My solution (see EDIT) provides me with the desired outcome (same as yours just with the 1-(pnorm...) so something must be missing here. In general your answer is correct. Thanks. –  Max Jan 12 at 20:11
    
@Max Your problem is in the pnorm call. You call pnorm(f1(...),mu,sigma,0,1) so you're not computing from a N(0,1) distribution, but from a N(mu,sigma) distribution. Also by including the 1,0 in your call, you are reversing the calculation, pnorm(2,mu,sigma,0,0)=1-pnorm(2,mu,sigma,1,0) –  ltronneberg Jan 12 at 20:45
    
@Max And we dont get the same results, atleast not when I tried to compare the two. –  ltronneberg Jan 12 at 20:55

A CDF is defined as non-decreasing, right continuous function F, with

  • $\lim_{x\to -\infty}F(x)=0,$ and

  • $\lim_{x\to +\infty}F(x)=1.$

I am just stating the obvious here, but when we let $t<0$ we have already a problem as your real-valued function contains square roots of t. Similarly, we need $\sigma >0$ and perhaps a lot of other things.
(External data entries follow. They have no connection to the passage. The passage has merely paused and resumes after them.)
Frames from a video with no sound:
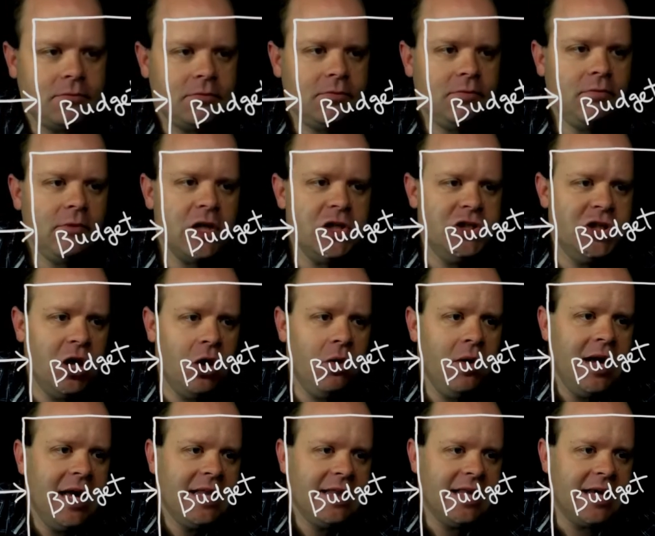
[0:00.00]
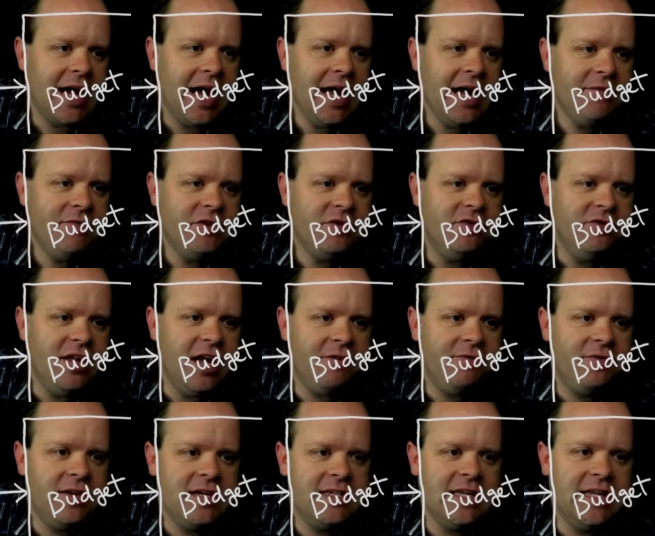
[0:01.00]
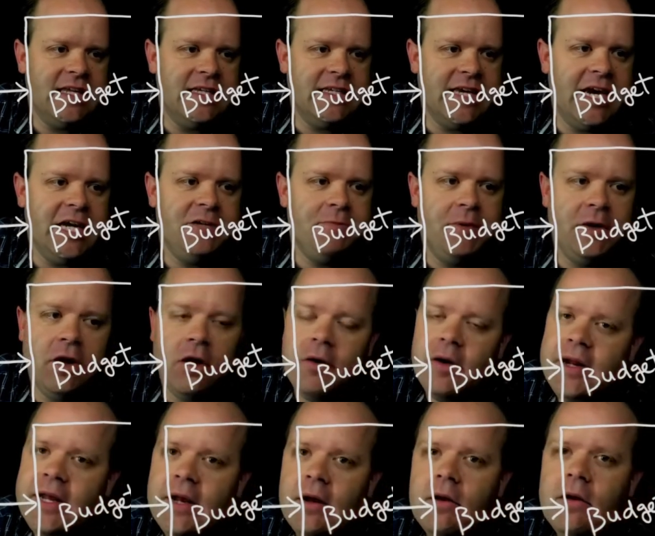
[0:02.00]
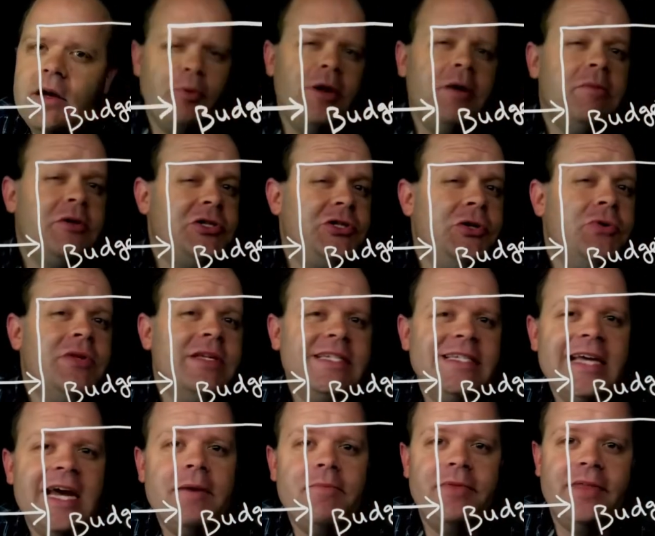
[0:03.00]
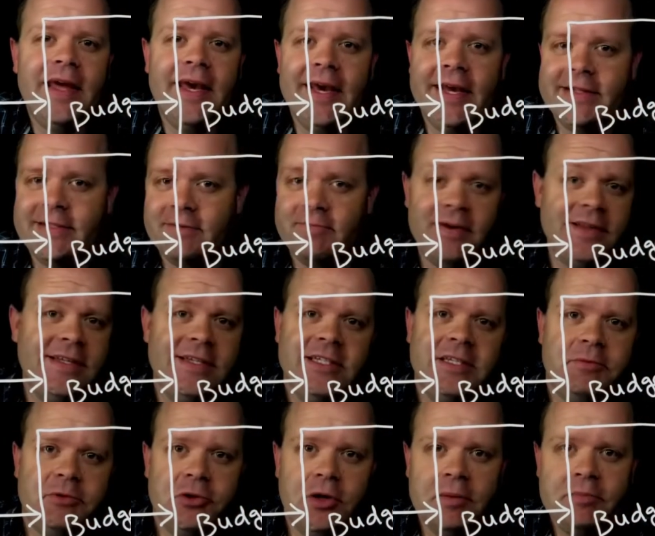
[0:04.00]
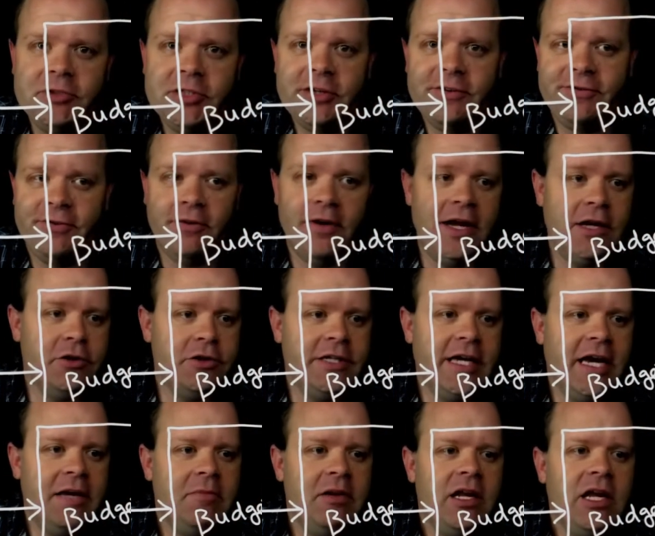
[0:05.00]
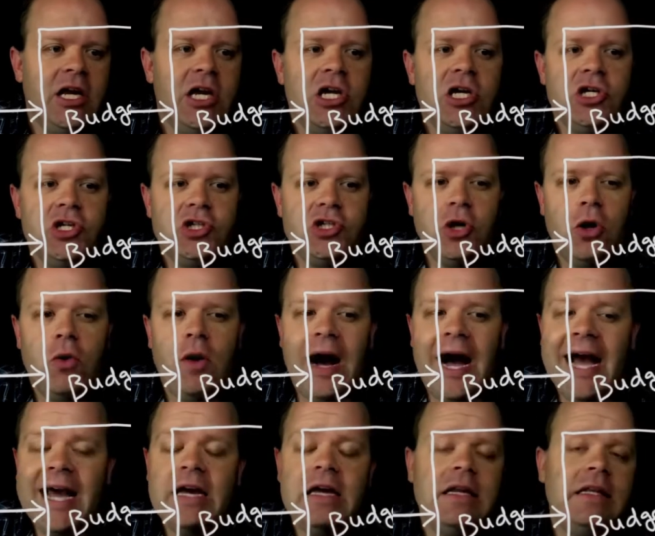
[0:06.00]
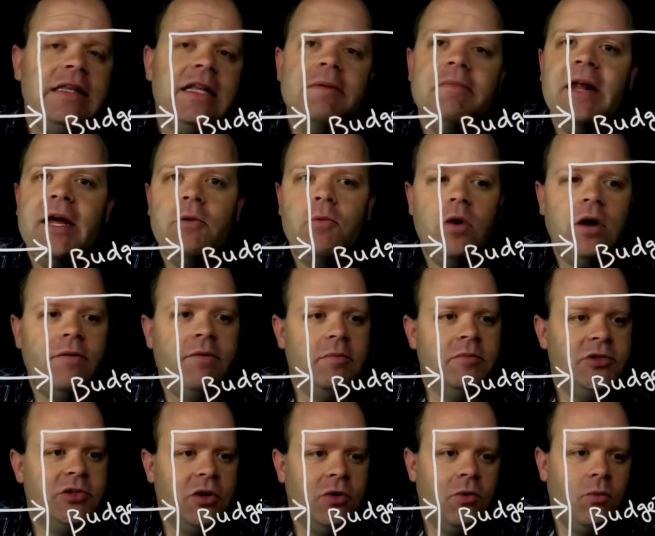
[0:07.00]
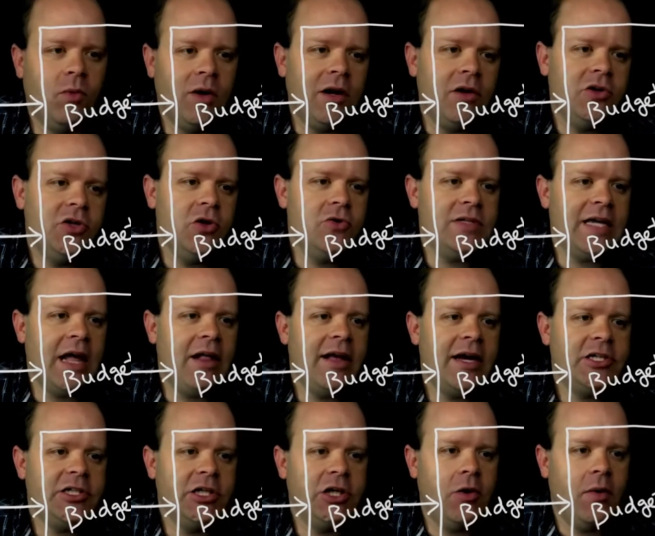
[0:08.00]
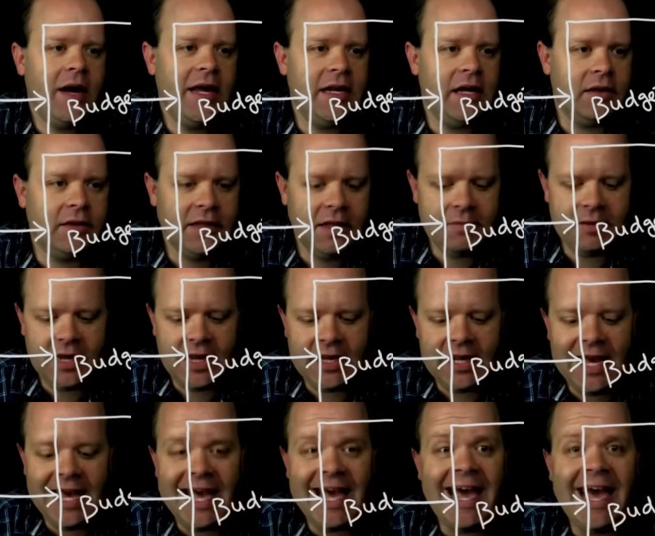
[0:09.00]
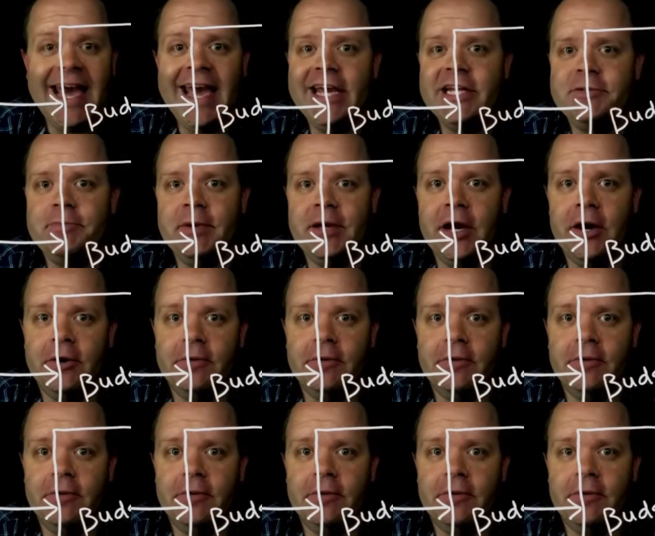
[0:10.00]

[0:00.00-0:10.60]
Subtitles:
So like I have this Netflix and this HBO right here, pretty much do the same thing. It's a monthly subscription for entertainment. So I could eliminate one of them. So what I'll do is I'll actually go ahead and eliminate HBO.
In either case, I will just go ahead and assume you know what you are doing, and show you the code you asked for.

# custom cdf
custom.cdf <- function(S,sigma,mu,t)
{
    q1 <- pnorm((mu*t + S)/(sigma*sqrt(t)))
    q2 <- pnorm((mu*t - S)/(sigma*sqrt(t)))
    e.term <- exp(-((2*S*mu)/(sigma^2)))
    res <- q1 - e.term*q2
    return(res)
}    

# set parameters
S <- 1
sigma <- 1
mu <- 2    

t <- seq(0.1,1,0.1)
plot(t,custom.cdf(S,sigma,mu,t),typ="l")    

I have chosen a larger support to see a bit more of the curve. Check the formula (mine and yours) for any mistakes.

t <- seq(1e-6,1,1e-6)
plot(t,custom.cdf(S,sigma,mu,t),typ="l")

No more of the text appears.